In Lombardia i nuovi casi di coronavirus nella settimana dal 31 agosto al 6 settembre sono stati 3973, il 74.3% in più di quelli registrati nella precedente. I numeri spiegano come mai la Covid-19 sia tornata a riprendere spazio nella cronaca, con una ripresa dei contagi che riguarda tutta l’Italia (21316 nuovi casi, +43.4%) e che attesta la diffusione della variante “Eris”, che discende da “Omicron” ed è diventata dominante, rappresentando il 41.9% delle infezioni da Sars-Cov-2, accanto alla quale potrebbe presto mettere piede “Pirola”, che sembra particolarmente in grado di causare infezione ed eludere l’immunoprotezione, anche se i diversi studi condotti sulle due mutazioni del patogeno sono discordanti tra loro.

IL BILANCIO Nel territorio regionale la malattia ha causato la morte di 16 persone, una in più della rilevazione precedente, i ricoverati con sintomi sono 146 (17 in meno), in terapia intensiva si trovano 2 persone, in isolamento domiciliare 3956 (+212) per un totale di 4104 positivi rilevati. A livello nazionale le degenze ospedaliere sono in crescita (+3%), i decessi sono passati da 65 a 94.

A RISCHIO La circolazione virale insomma prosegue e di fatto non si è mai arrestata, del resto l’Oms ha dichiarato conclusa la fase pandemica e questo ha comportato il passaggio a una fase endemica, in cui il virus non scompare ma è presente senza tuttavia raggiungere i numeri del 2020 e del 2021 né per i contagi né per i decessi, grazie soprattutto ai vaccini e a una migliore conoscenza dell’infezione e della malattia. Resta importante la tutela dei soggetti fragili (anziani, immuno-depressi, malati cronici, pazienti oncologici), tanto che l’8 settembre il ministero della Salute ha diffuso una circolare in cui si raccomanda – non sussiste l’obbligo, a segnalare che la situazione è da monitorare, ma non emergenziale – l’esecuzione del tampone per chi accede ai pronto soccorso con sintomi compatibili con Covid-19 o che dichiarino di aver contatti stretti con un caso confermato, nonché per i pazienti anche asintomatici che devono essere ricoverati o trasferiti in strutture assistenziali ad alto rischio e per gli ospiti che devono accedere alle rsa (nuovi ingressi, trasferimenti).

CAMPANELLA Nessuna indicazione invece per la scuola, che è ripresa nel segno di una sostanziale “normalità”. I dirigenti scolastici, di fronte a un eventuale ascesa dei contagi in aula, potranno valutare se introdurre misure ad hoc, quali il ripristino della mascherina, nondimeno al momento questa sembra essere un’opzione residuale, anche perché gli stessi studenti e personale scolastico la indosserebbero solo in classe e non nel resto delle attività quotidiane.

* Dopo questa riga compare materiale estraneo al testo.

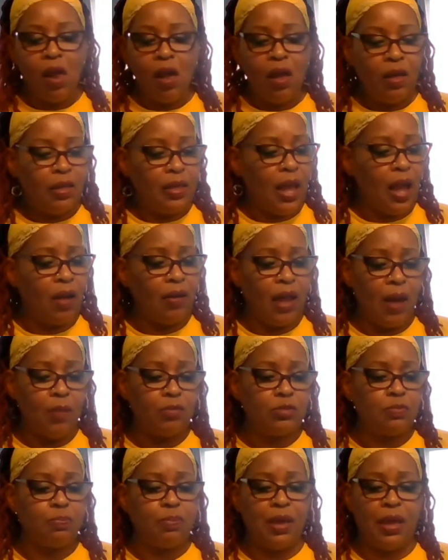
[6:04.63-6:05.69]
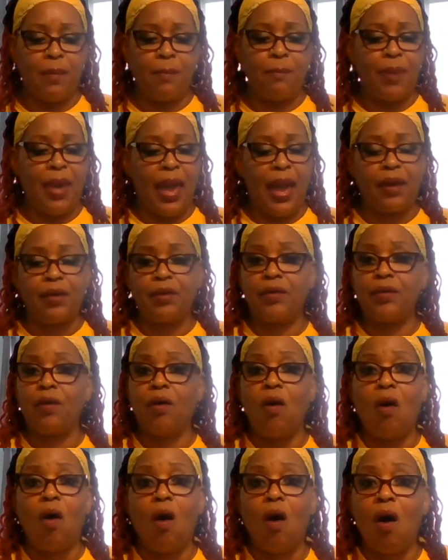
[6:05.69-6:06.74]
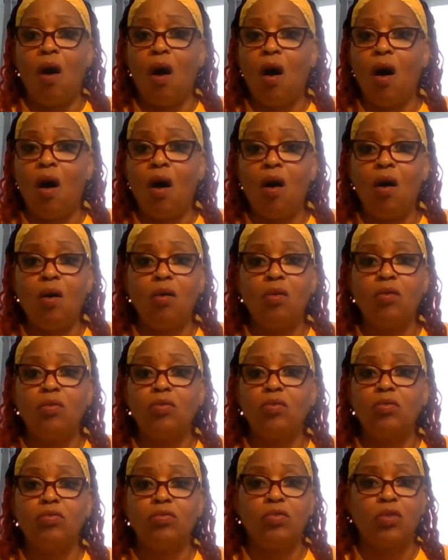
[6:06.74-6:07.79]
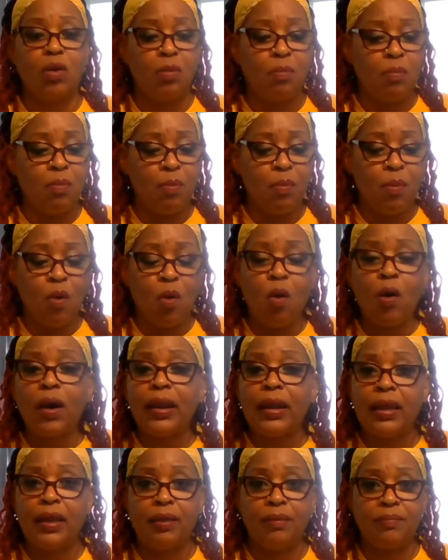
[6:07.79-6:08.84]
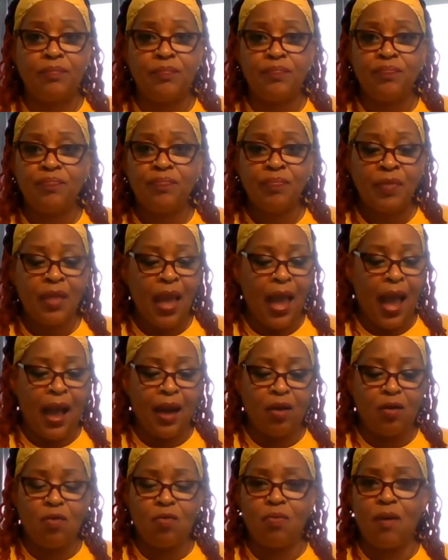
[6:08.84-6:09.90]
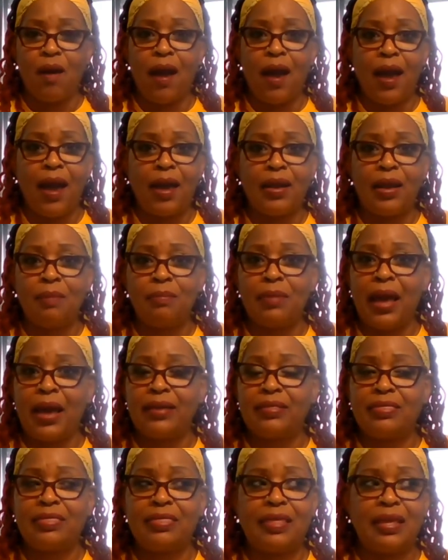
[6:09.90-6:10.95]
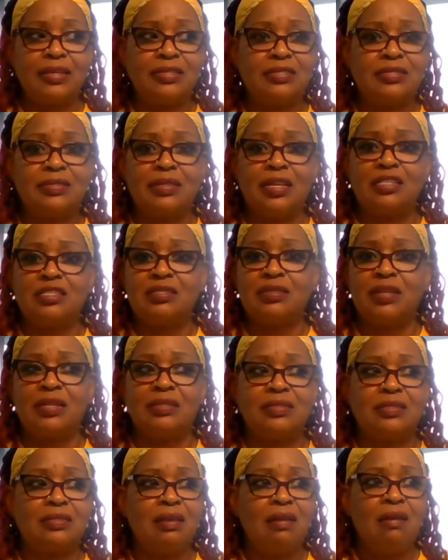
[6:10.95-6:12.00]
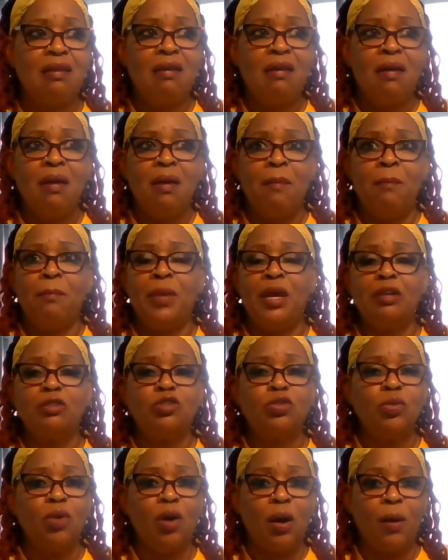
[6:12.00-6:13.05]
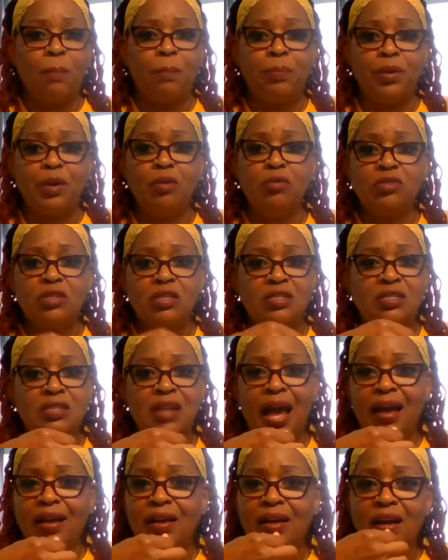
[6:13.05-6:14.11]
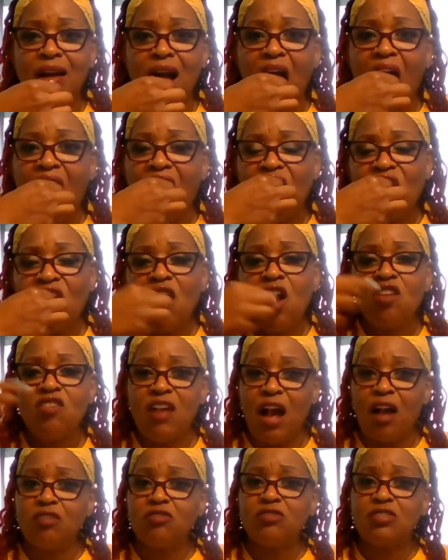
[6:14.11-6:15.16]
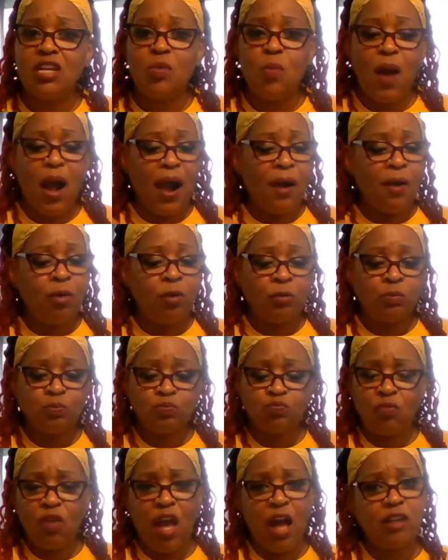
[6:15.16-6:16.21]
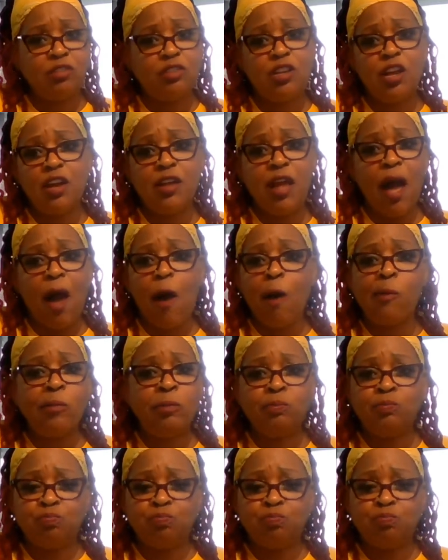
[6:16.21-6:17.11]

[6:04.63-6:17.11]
Y'all, I was being battered all the morning. I cried. I'm like, this mental abuse is not good. Y'all see why? I tell y'all,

Resta valido l’invito alla cautela e al principio di precauzione, soprattutto se si entra a contatto con i nonni, che è lo stesso che vale per tutti e che è stato rilanciato nella circolare ministeriale dell’11 agosto: se si è positivi non si è più sottoposti all’isolamento, ma è buona norma indossare una Ffp2, stare a casa fino alla scomparsa dei sintomi, lavare le mani, evitare ambienti affollati, evitare il contatto con soggetti fragili e donne in gravidanza, non accedere a ospedali o case di riposo, informare le persone con cui si è stati in contatto nei giorni precedenti, contattare il medico curante qualora si sia a rischio di sviluppare forme severe della malattia, i sintomi non si risolvano in tre giorni o le condizioni cliniche peggiorino.